(Required work)
Omitting all pictures, retype the entries below exactly as given.

※ ※ ※

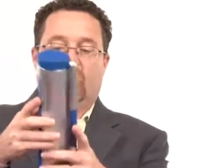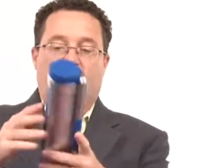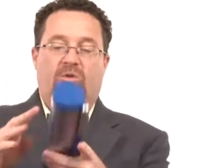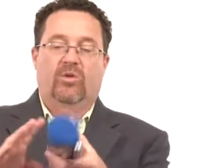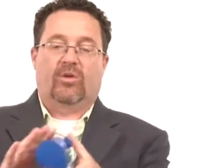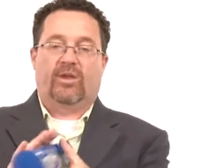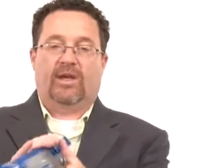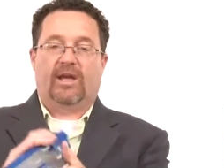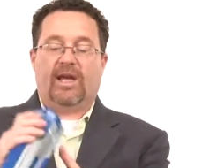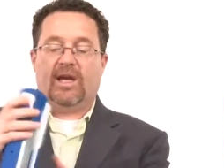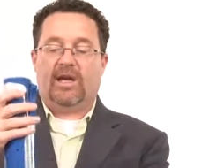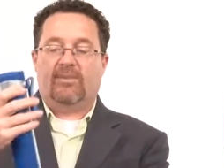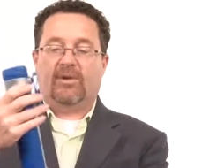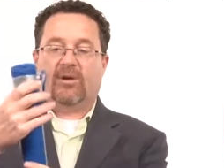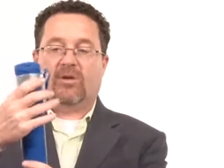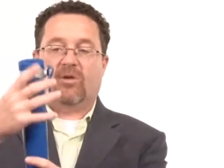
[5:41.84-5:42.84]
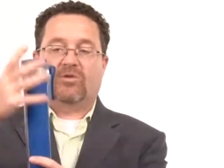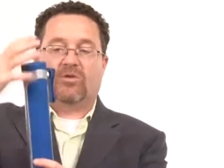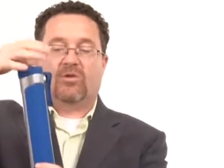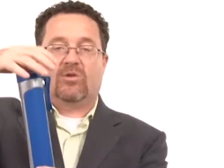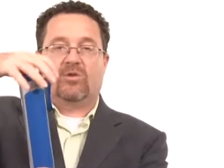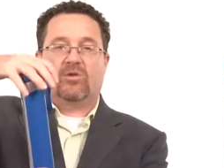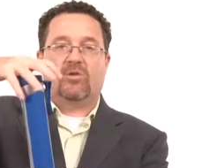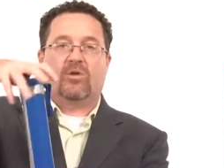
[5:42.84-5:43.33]
during the game, the coach
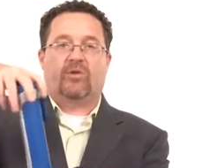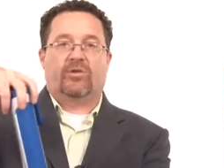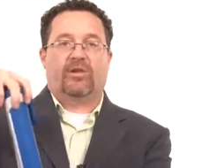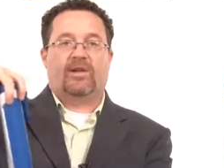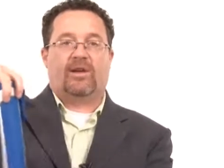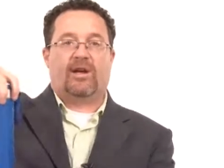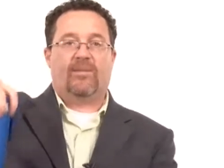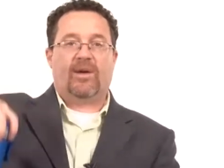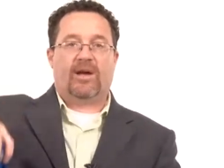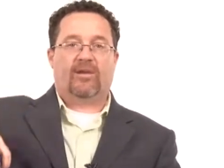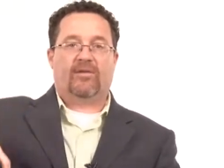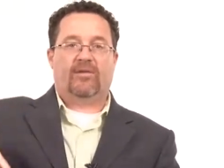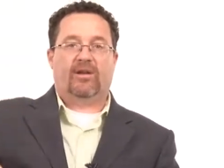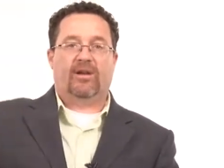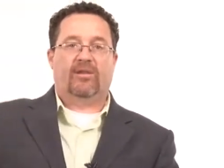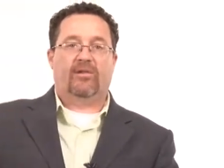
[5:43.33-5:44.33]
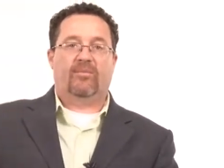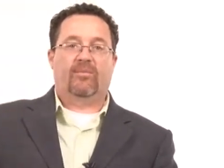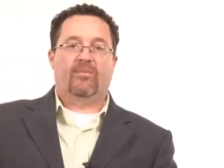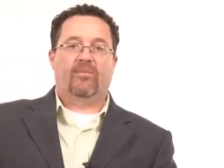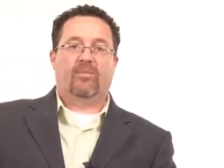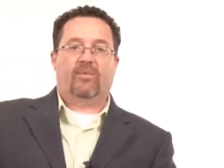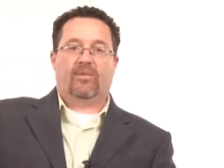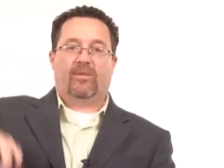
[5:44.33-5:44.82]
calls a timeout in his
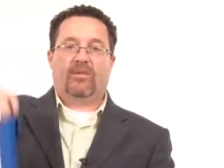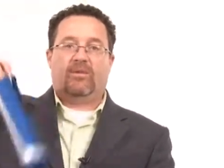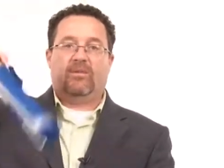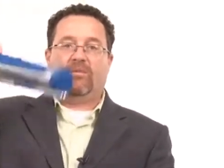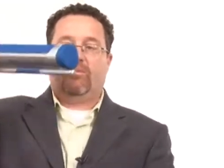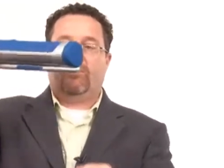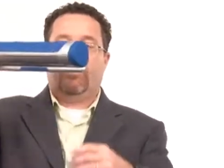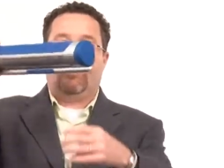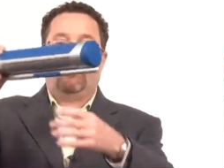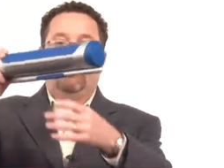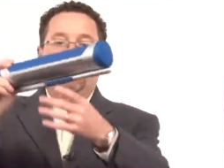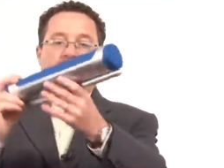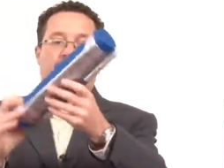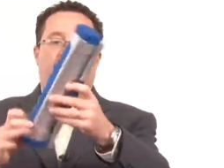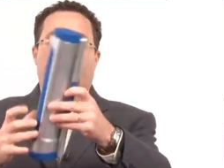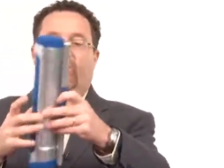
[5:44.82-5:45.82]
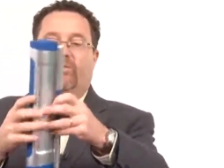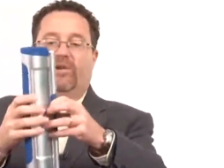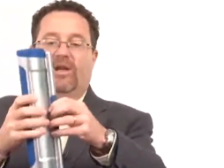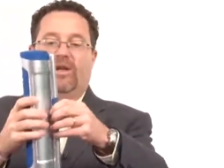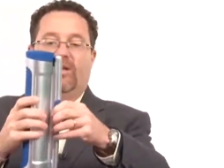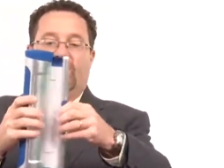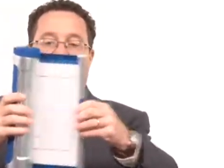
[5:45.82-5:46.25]
belt. He pulls it out.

※ ※ ※

(Solution below)
[5:41.84-5:42.84]
[5:42.84-5:43.33]
during the game, the coach
[5:43.33-5:44.33]
[5:44.33-5:44.82]
calls a timeout in his
[5:44.82-5:45.82]
[5:45.82-5:46.25]
belt. He pulls it out.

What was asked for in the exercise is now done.